UMA IDEIA DE PROGRESSO ASCENDENTE
Como recorda José Eduardo Franco, a propósito da “Clavis Prophetarum” (onde a dimensão teológica é mais forte do que as preocupações com Portugal), devido à visão “de um progresso ascendente da história em direcção à cosmicização do cristianismo e da transfiguração dos tempos em Cristo pelo influxo da graça crística, chamou Margarida Vieira Mendes ao Padre António Vieira um Teilhard de Chardin avant-la-lettre”. Há, deste modo, uma curiosa articulação entre uma concepção do mundo e da humanidade, prenunciando o humanismo universalista, e o delineamento da missão de Portugal. Como afirmou Vieira em Roma no Sermão de Santo António (dos anos setenta), a condição ontológica de Portugal determina um papel na Europa e no mundo, que não pode ater-se à missão imperial secular. Daí dever “ter ofício de luz (lux mundi) e ser tecelão da unidade perdida no seu continente, na velha cristandade e até no mundo aberto aos olhos europeus. Mundo esse então desordenado em termos de relações entre povos, pois em permanente conflito e disputa” (p. 12). As diligências junto da comunidade sefardita de Amesterdão são muito significativas. Do que se tratava era de tentar fixar riqueza e recuperar o capital humano e os meios perdidos com “o mito obsessivo da limpeza de sangue e da religião” e de ousar propor reformas no Santo Ofício em nome de uma perspectiva mais humana e até de uma maior eficiência económica. Aliás, Paulo de Assunção na sua interessante análise do pensamento económico de Vieira, em que contrapõe os pensamentos de Bodin e Althusius, referindo ainda a obra de António de Freitas Africano, “Primores e Regalias do Nosso Rei” (1641), afirma: “o elemento judeu era um aliado para Portugal e não um inimigo, pois ele é que permitiria que o reino retomasse o passado glorioso. Vieira é defensor de uma política de equilíbrio e neste sentido demonstra ser um verdadeiro jesuíta. (…) Na lógica do seu discurso o que define a acção era a busca de equilíbrio”. No fim de contas, se os mercadores judeus eram súbditos de outros príncipes por que não também relativamente ao monarca português. Nota-se, assim, um pensamento integrado por parte de Vieira, que o insere no grupo dos espíritos mais lúcidos do seu tempo, preocupados com a independência estratégica do reino.
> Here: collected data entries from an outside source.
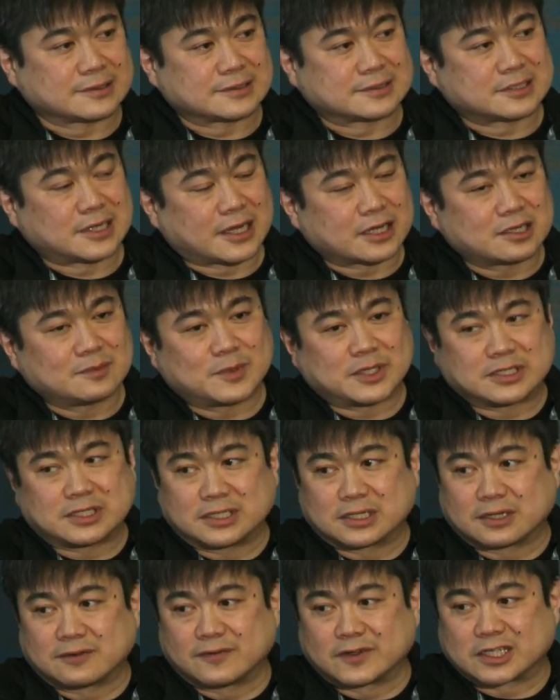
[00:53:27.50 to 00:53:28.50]

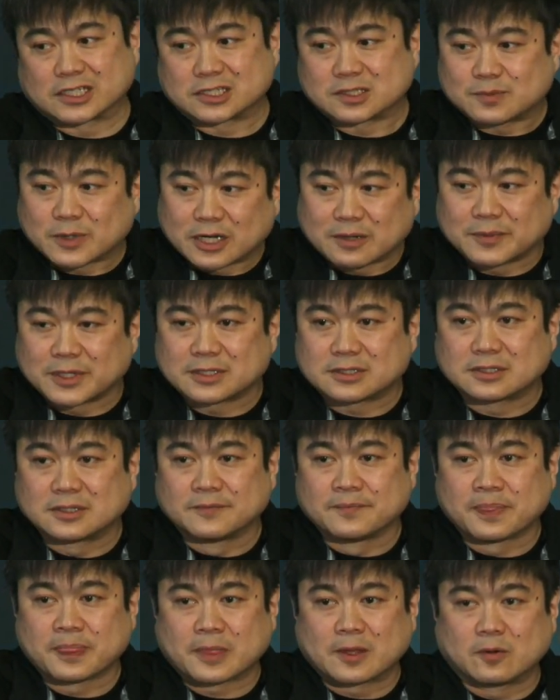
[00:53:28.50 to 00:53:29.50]
documenting of an experiment
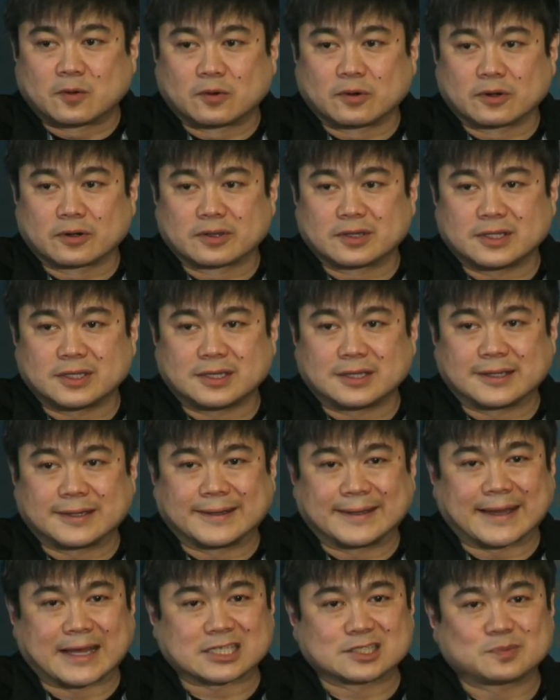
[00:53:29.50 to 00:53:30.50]
or the
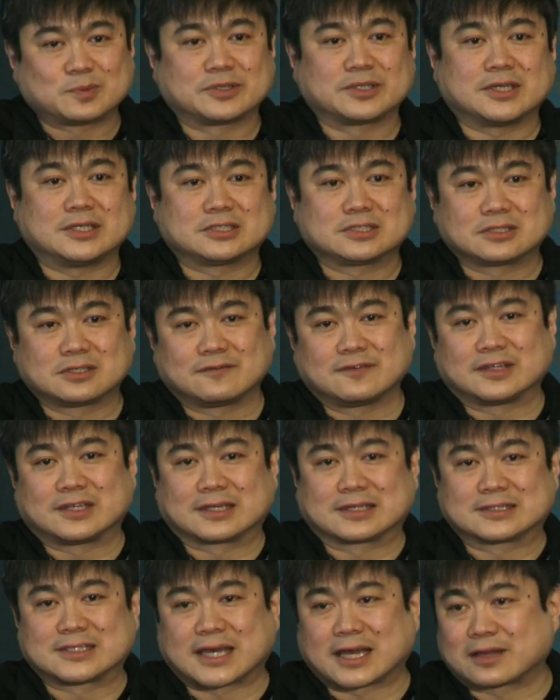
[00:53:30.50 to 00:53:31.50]
explanation of an
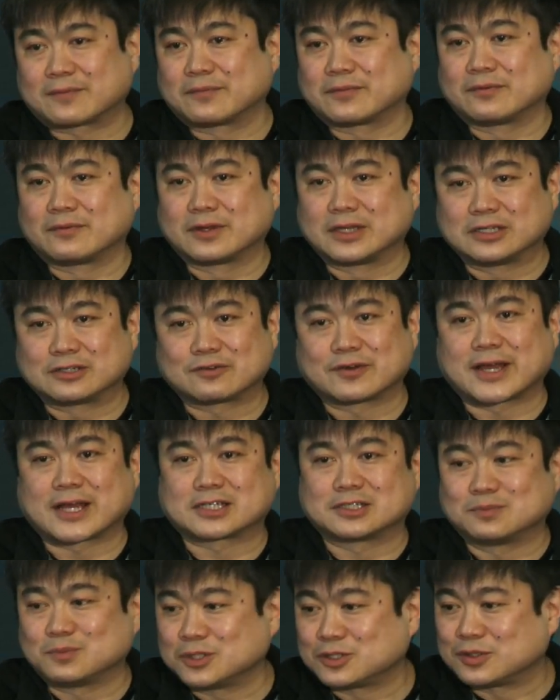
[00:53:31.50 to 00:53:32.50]
exact
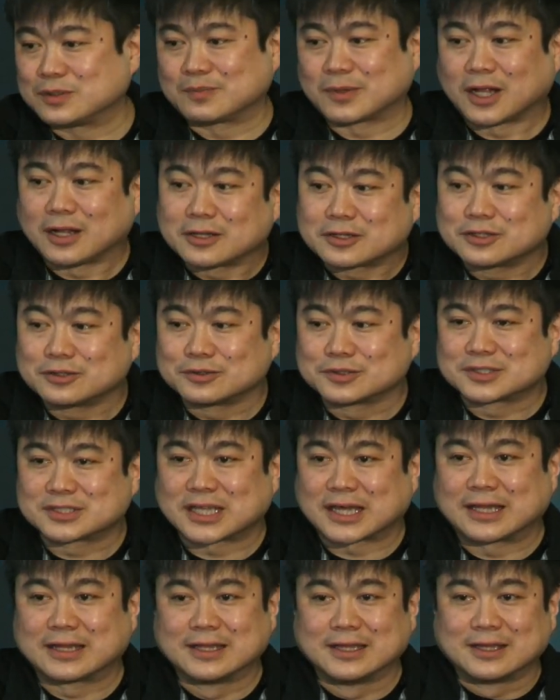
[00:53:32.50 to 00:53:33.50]
interaction between molecules
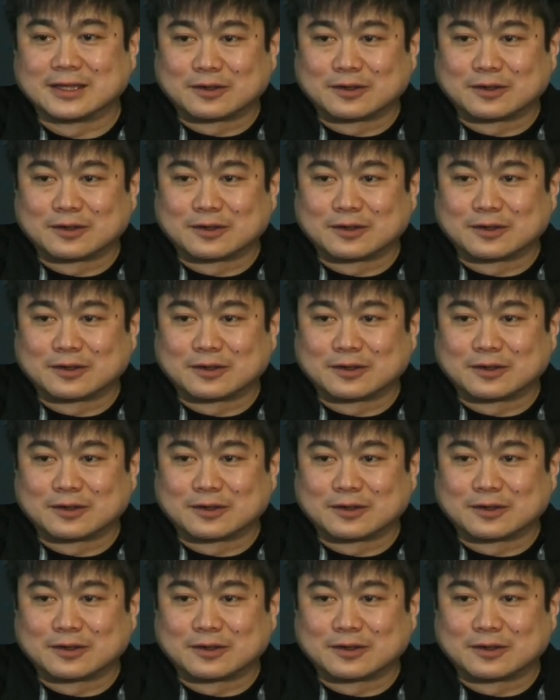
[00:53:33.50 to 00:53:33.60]
that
CULTOR DA MATURIDADE DA LÍNGUA
A leitura dos diferentes ensaios vai-nos revelando novas e inesperadas facetas do orador sagrado, do teólogo, do pensador, do diplomata e do visionário. É fascinante ver como os mais diversos temas são abordados, sempre com rigor e com a preocupação de cultivar um estilo persuasivo e mobilizador. Sabemos, porém, que as vicissitudes políticas não permitiram que obtivesse pleno sucesso. No entanto o seu pensamento e a sua palavra projectam-se ainda para os dias de hoje com especial força. Como afirma Fernando Cristóvão: “com os seus escritos, a língua portuguesa tornou-se mais dúctil e plástica, e a nossa cultura, sobretudo na sua expressão literária, ganhou dimensões de universalidade. E tão cuidadoso foi, que no fim da vida, retocou e aprimorou os seus sermões, consciente também da sua missão de escritor”. Segundo a inspiração barroca, Vieira procurou, porém libertar-se dos excessos maneiristas, antes procurando um estilo “fácil e natural” que pudesse fixar a atenção dos ouvintes, na sua diversidade. A eloquência ligava-se ao uso impecável das figuras de estilo (silogismos, paradoxos, hipérboles, apóstrofes) segundo uma preocupação de ensinar e de deleitar. E basta dar os exemplos do “Sermão pelo Bom Sucesso das Armas de Portugal contra as da Holanda” (1640) e do “Sermão de Santo António aos Peixes” (1654) para percebermos como Vieira soube ligar com única mestria esses objectivos.